### Task inputs:
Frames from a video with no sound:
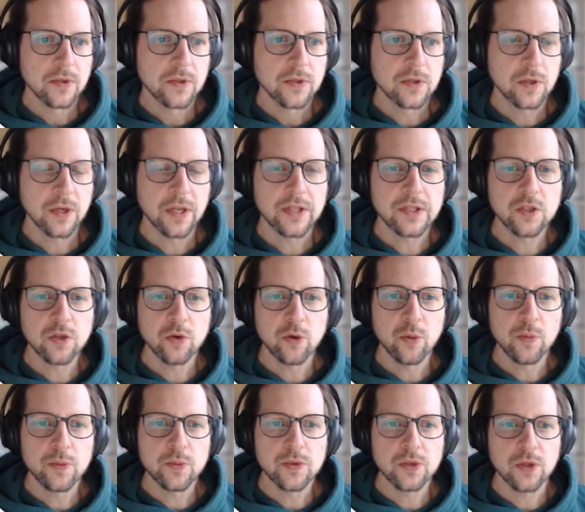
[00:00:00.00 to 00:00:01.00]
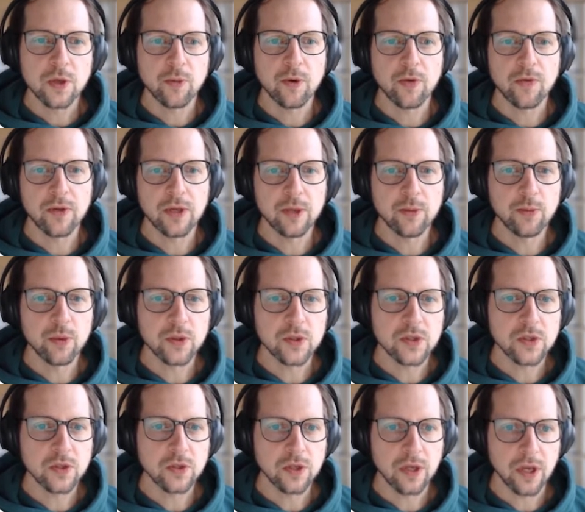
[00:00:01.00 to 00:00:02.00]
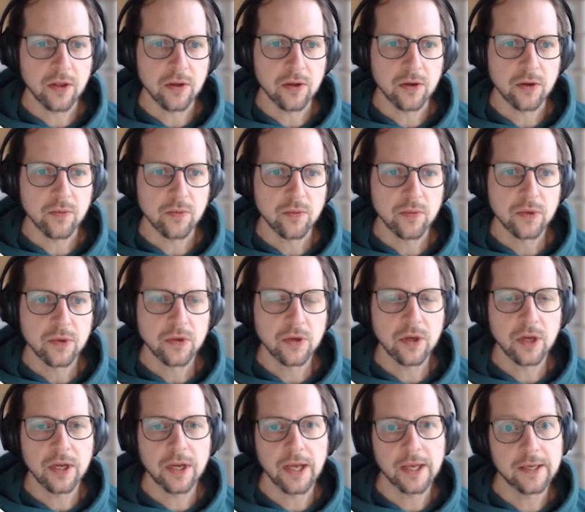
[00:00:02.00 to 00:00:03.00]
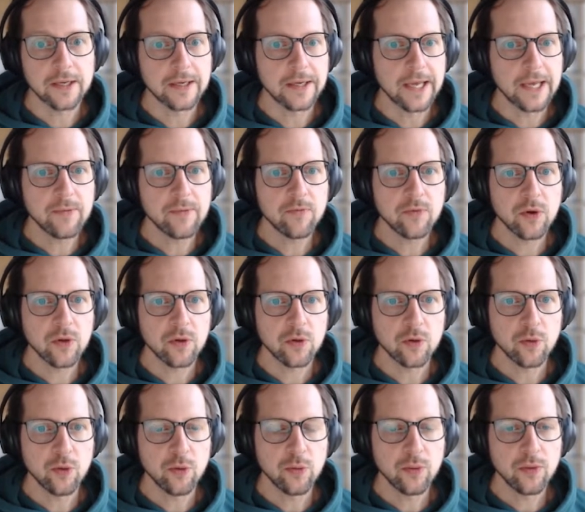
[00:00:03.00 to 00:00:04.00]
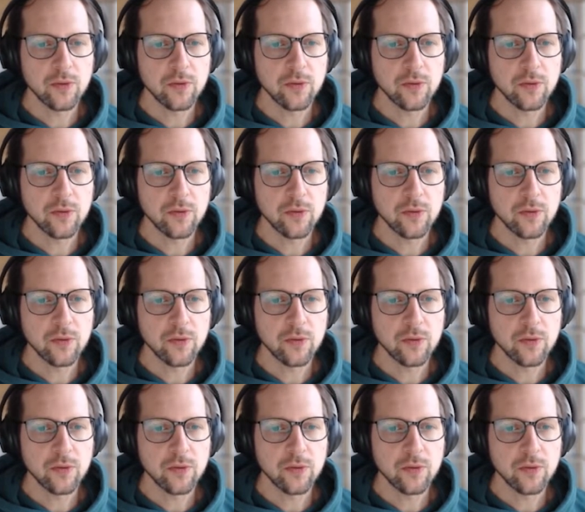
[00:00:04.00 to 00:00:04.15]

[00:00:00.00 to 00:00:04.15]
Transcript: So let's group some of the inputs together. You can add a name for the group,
* * *
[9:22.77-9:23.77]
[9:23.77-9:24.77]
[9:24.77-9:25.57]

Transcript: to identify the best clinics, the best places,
==
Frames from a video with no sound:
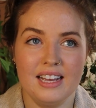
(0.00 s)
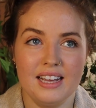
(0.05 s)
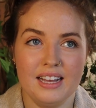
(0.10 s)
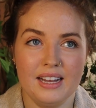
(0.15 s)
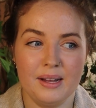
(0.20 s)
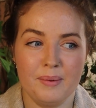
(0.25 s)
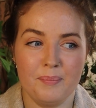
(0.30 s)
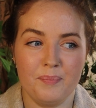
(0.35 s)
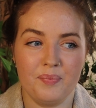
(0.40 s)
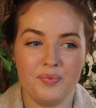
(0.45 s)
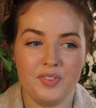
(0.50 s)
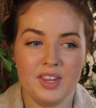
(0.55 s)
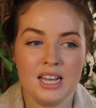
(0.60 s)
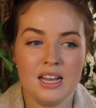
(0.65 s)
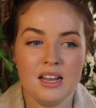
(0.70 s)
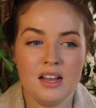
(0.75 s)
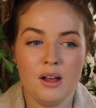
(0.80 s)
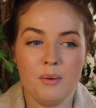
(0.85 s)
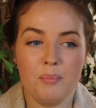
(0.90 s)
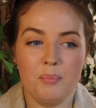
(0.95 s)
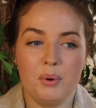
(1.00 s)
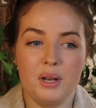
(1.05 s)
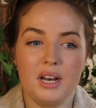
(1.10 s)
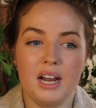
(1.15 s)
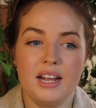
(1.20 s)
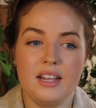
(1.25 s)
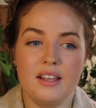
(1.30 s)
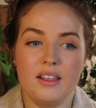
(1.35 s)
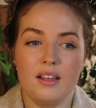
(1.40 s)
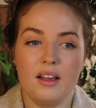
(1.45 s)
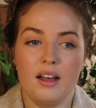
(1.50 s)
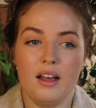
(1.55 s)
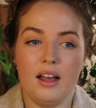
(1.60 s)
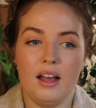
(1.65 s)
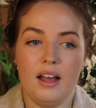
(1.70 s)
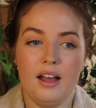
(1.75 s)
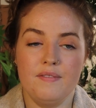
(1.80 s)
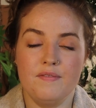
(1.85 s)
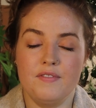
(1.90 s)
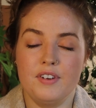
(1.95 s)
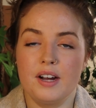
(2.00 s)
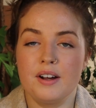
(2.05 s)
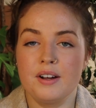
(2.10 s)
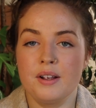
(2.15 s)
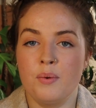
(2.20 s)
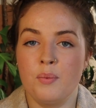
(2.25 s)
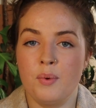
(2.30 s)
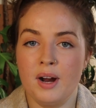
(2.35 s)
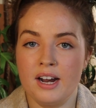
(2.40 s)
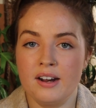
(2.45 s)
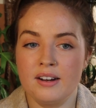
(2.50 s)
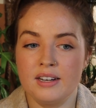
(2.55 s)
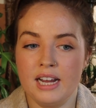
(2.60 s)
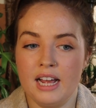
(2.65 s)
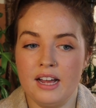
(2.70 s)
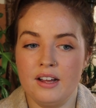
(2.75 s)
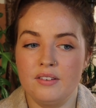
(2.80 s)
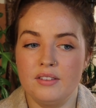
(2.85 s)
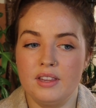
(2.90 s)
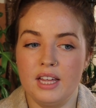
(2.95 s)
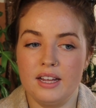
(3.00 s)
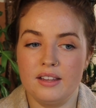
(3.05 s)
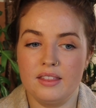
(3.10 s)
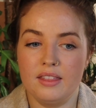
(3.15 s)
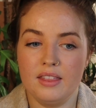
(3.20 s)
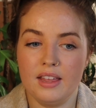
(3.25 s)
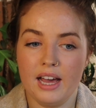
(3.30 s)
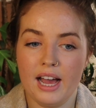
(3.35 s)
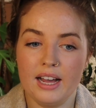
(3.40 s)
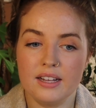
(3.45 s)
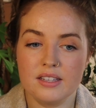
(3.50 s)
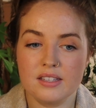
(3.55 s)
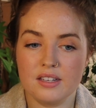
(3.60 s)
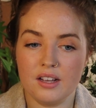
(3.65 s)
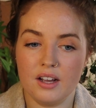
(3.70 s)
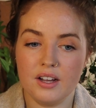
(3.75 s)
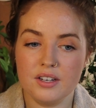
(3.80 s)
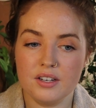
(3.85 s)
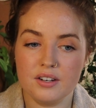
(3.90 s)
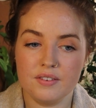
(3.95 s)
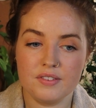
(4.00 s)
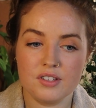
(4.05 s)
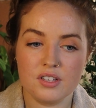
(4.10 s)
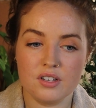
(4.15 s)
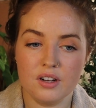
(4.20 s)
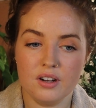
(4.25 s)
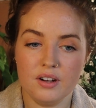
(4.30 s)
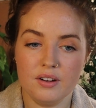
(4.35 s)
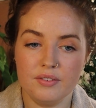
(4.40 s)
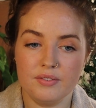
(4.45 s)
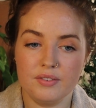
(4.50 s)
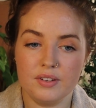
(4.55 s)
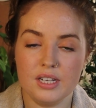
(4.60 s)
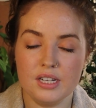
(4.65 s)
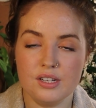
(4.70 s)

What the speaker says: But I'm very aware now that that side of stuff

### Work instruction:
With the pictures omitted, copy exactly the lines of the listing above starting at the line containing "[00:00:03.00 to 00:00:04.00]" and ending at the line containing "Transcript: So let's", both included.

### Task result:
[00:00:03.00 to 00:00:04.00]
[00:00:04.00 to 00:00:04.15]

[00:00:00.00 to 00:00:04.15]
Transcript: So let's group some of the inputs together. You can add a name for the group,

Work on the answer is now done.